Potete pubblicare la mia testimonianza e spero che servirà per mettere fine ad alcuni dei metodi usati dalla psichiatria moderna. So che un giorno la gente sarà sorpresa dell’impiego di metodi così barbari e forse in un prossimo futuro gli individui, con l'avanzare delle conoscenze, trascineranno i medici e le industrie farmaceutiche responsabili della loro condizione, davanti alla giustizia.
E’ paradossale: gli “psichiatri”, come suggerisce il loro nome, dovrebbero curare la psiche (l’anima). Ma proprio come disabili psichici, non siamo trattati come esseri umani da una parte del personale e questo nell’indifferenza quasi totale della società, che tollera tali trattamenti degradanti che sono in contrasto con la Convenzione delle Nazioni Unite, che è contro la tortura e i trattamenti degradanti. Ci sono le piante, gli animali, i malati di mente e la specie umana. Cosa si immaginano? Che, perché perdiamo la ragione, perdiamo la nostra coscienza, che non abbiamo un’anima e che i nostri sentimenti sono quelli di un animale? In realtà penso che non lo fanno perché costituiamo un pericolo per loro e per i pazienti, ma perché credono che trattandoci così, questo ci dissuaderà dal sospendere i farmaci. Si disilludano! Ancora e ancora cesseremo di prenderli, per dimostrare loro il contrario e per dimostrare a noi stessi che siamo esseri umani.
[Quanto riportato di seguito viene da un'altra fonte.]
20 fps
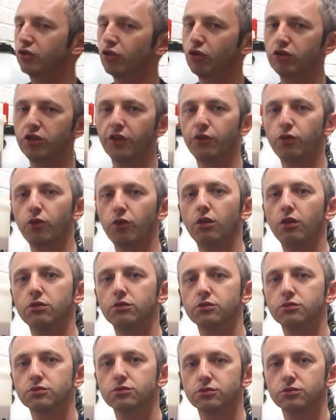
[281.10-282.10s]
judge of what
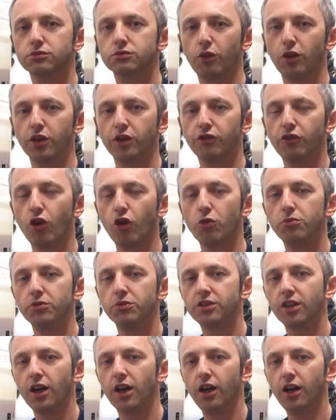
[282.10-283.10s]
the aromas
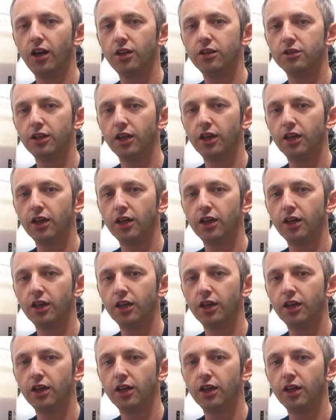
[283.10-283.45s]
are.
Io stessa l’ho sperimentato: nel 2013, sono stato ricoverato di nuovo all’ospedale psichiatrico, dopo aver interrotto il mio farmaco. Non ho subito abusi e questa volta non e mi sono imbattuta in uno psichiatra umano, che mi ha spiegato che dovevo essere stabilizzata per 4 anni prima di poter provare (con l'aiuto di un medico) smettere i neurolettici. Non ho mai più smesso i miei farmaci. Ho avuto una ricaduta nel 2015 (in quel periodo prendevo, da sola, delle compresse) forse perché le mie dosi erano troppo basse. In ospedale, sotto la pressione della mia famiglia, lo psichiatra mi ha somministrato un’iniezione di Abilify e dato che questo trattamento è destinato alle persone schizofreniche, ho avuto per la seconda volta una ricaduta.
Oggi vorrei tornare alle compresse e essere vista come un essere umano responsabile. Le iniezioni depot sono degradanti. Non permettono di sfumare e di regolare i farmaci. Senza contare che i loro effetti a lungo termine non sono noti. Che cosa accadrebbe in caso di sindrome neurolettica maligna? E’ una domanda che mi pongo. Purtroppo gli psichiatri abusano di queste iniezioni, generalizzano e banalizzano senza valutare gli effetti che provocano. Quanto a me, il trattamento non lo interrompo più, perché a causa di quello che ho letto, ho capito come i neurolettici o gli antipsicotici siano una droga e deve essere scalata molto gradualmente durante un lungo lasso di tempo, utilizzando dei cuscinetti di stabilizzazione. Interrompere bruscamente è il modo migliore per passare alla follia. Mi ci sono voluti 17 anni perché capissi tutto questo, che, se me l’avessero detto fin dall'inizio (o quasi), considerandomi un’adulta a tutti gli effetti, un paziente come qualsiasi altro, dotato di coscienza e ragione, io di certo non sarei al mio 10° o 11° ricovero.